Biologists with the DNR blamed hurricane-turned-superstorm Sandy for part of the decrease, saying that fallen trees in many counties made it harder for hunters to get out and about in the woods. In addition, deer had more access to acorns and other food sources, which made it harder for hunters to harvest them.

The DNR news release said harvest numbers were down in four of the DNR's six districts. The largest decreases, according to the DNR, were in western and central counties.

The top 10 counties for buck harvest were as follows: Preston (2,108), Greenbrier (1,907), Randolph (1,792), Mason (1,667), Jackson (1,662), Hampshire (1,570), Monroe (1,563), Ritchie (1,518), Wetzel (1,496) and Hardy (1,435).

The 2012 harvest was 27th among all recorded antlered buck firearm seasons. 

According to the DNR, wildlife biologists and wildlife managers collected age-specific biological information at checking stations in 24 counties this year. Preliminary analysis of information gathered at those check stations indicated antler development was good. In addition, the dry weather was good for hunter participation this year but made moving in the woods noisy. 

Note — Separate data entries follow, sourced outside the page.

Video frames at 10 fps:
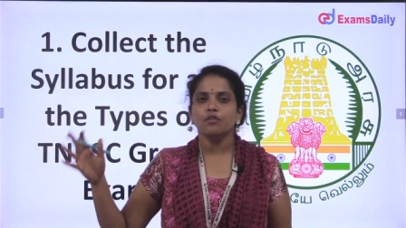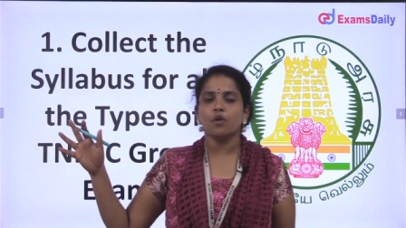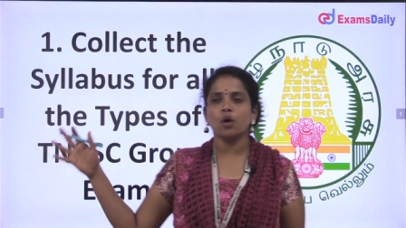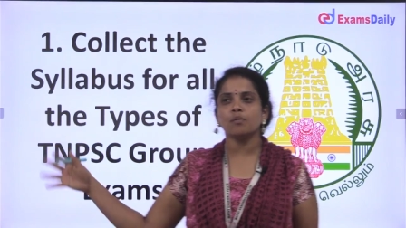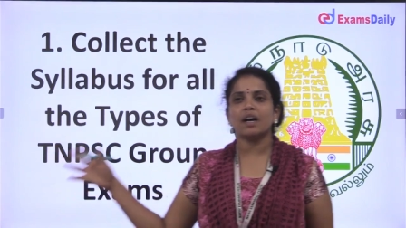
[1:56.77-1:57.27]

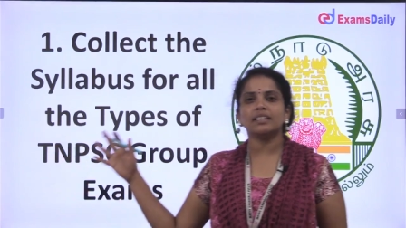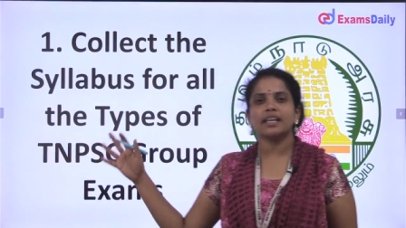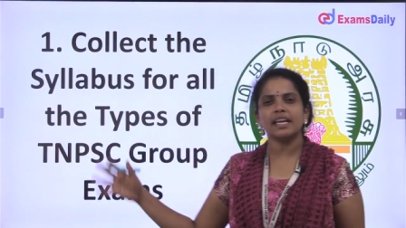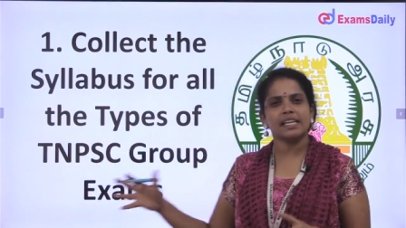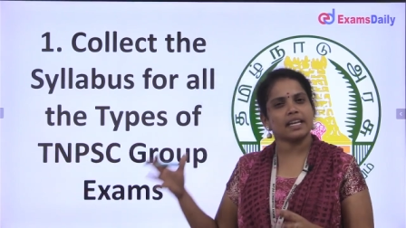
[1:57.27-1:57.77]
ஃபோர்
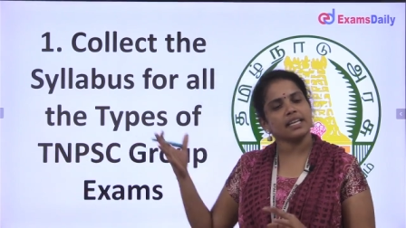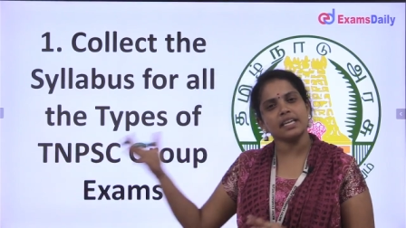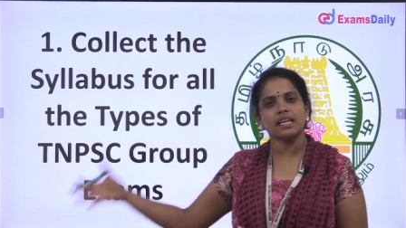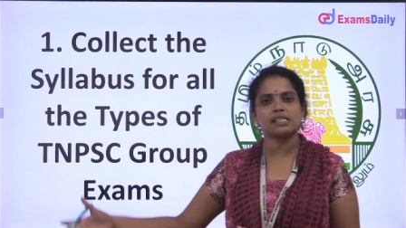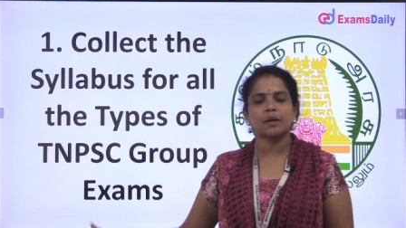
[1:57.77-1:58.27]
மாதிரியே நிறைய
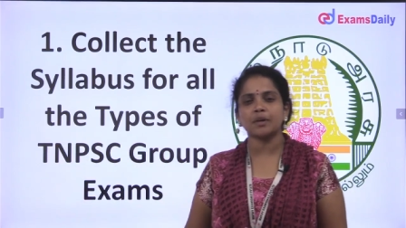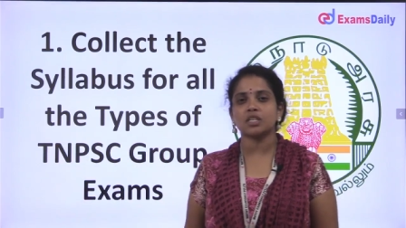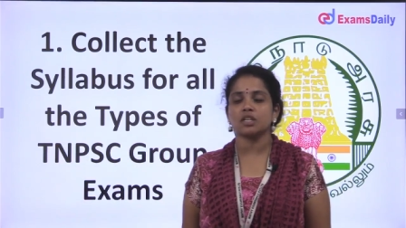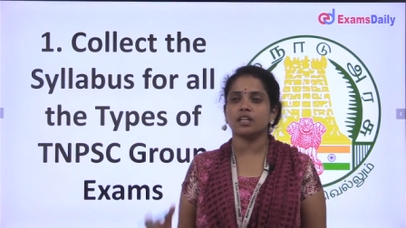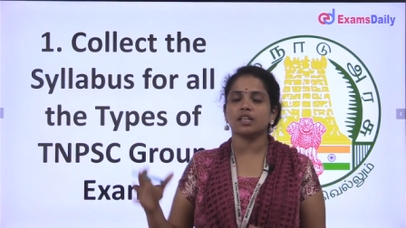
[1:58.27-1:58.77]

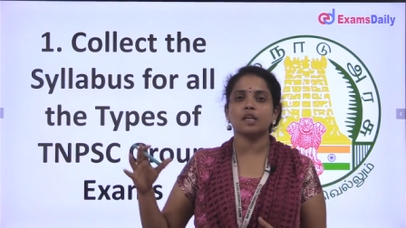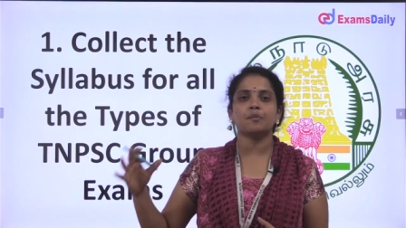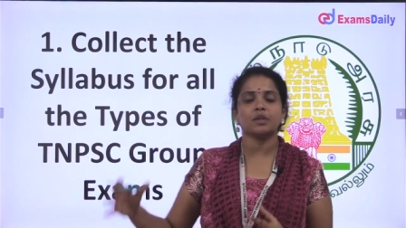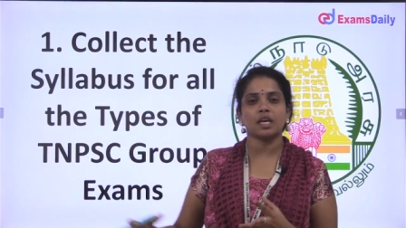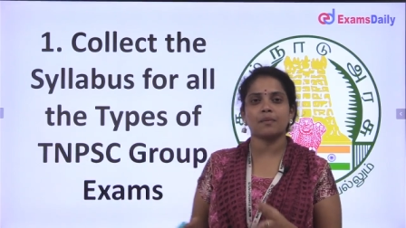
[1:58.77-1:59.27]
எக்ஸாமினேஷன் இருக்குது
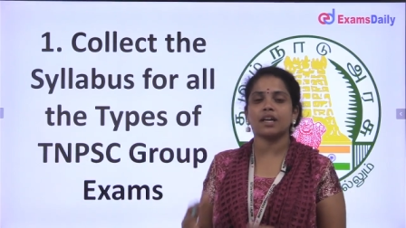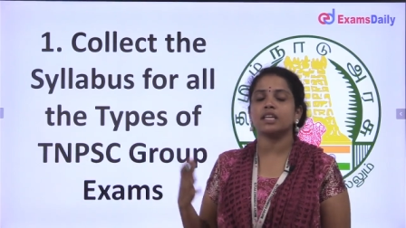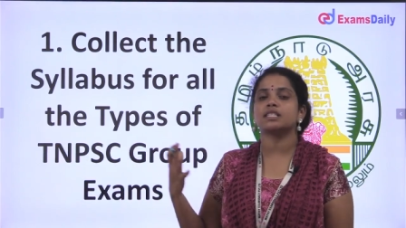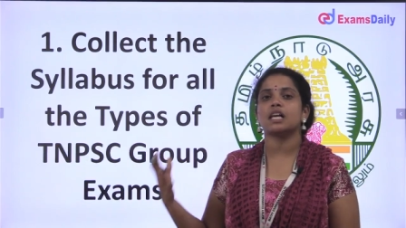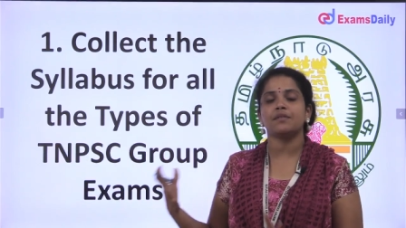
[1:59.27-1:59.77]
இப்போ இதே
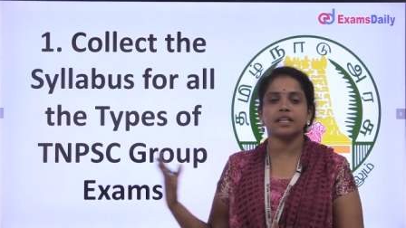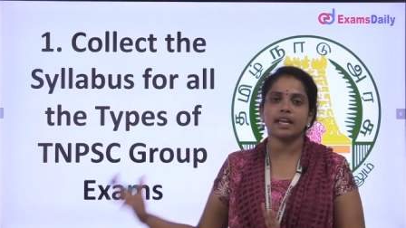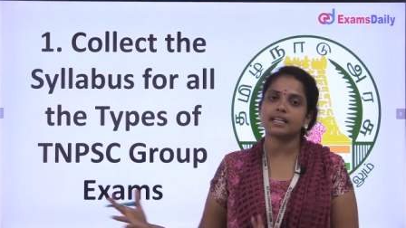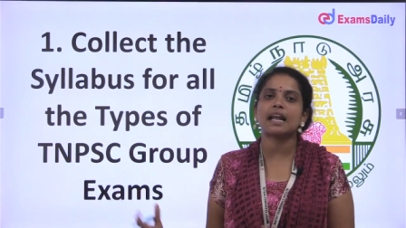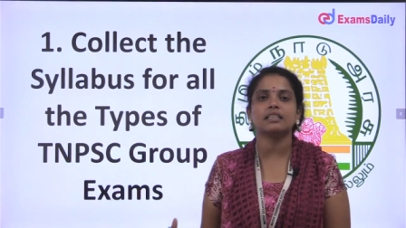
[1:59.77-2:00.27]
மாதிரி செவன்
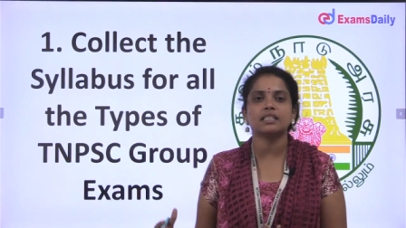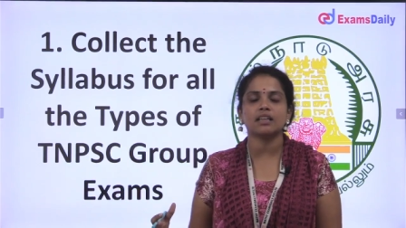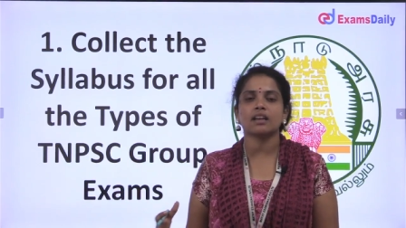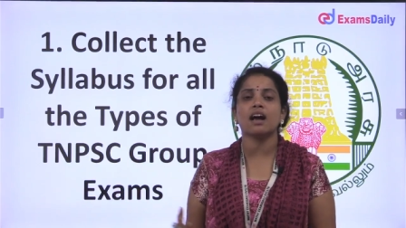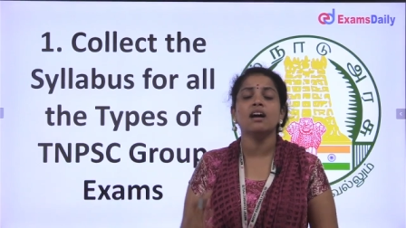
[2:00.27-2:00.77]
எயிட்லாம்
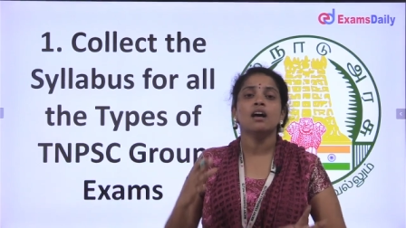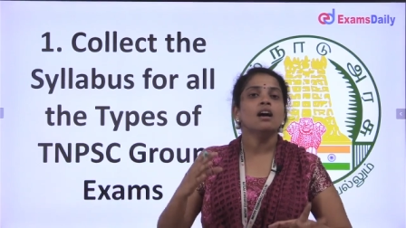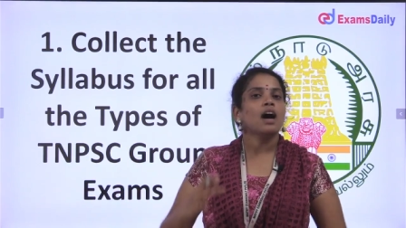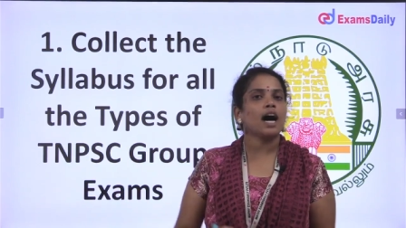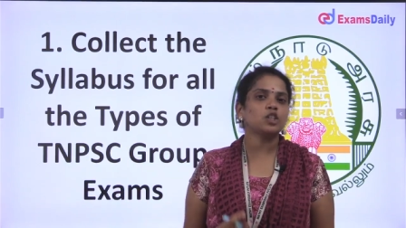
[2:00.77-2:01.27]
எடுத்துட்டிங்கன்னா
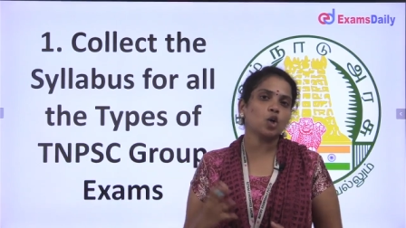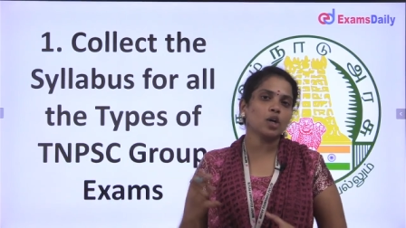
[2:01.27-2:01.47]
அதோடு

"Deer densities that were more in balance with the habitat in many areas, combined with the better-than-average acorn crop that allowed deer to frequent open fields less frequently, made this year's deer season challenging for many hunters," the news release stated. "Residual access problems associated with Hurricane Sandy, such as downed trees blocking forest roads, may have hindered the ability of some buck hunters to reach their favorite hunting spots, especially in some of the high mountain counties."

Wildlife biologists will analyze data from the combined 2012 deer seasons (i.e., buck, antlerless, archery and muzzleloader) before making appropriate recommendations for next year's deer hunting seasons. These recommendations will be available for public review at 12 regulations meetings scheduled for March 18 and 19.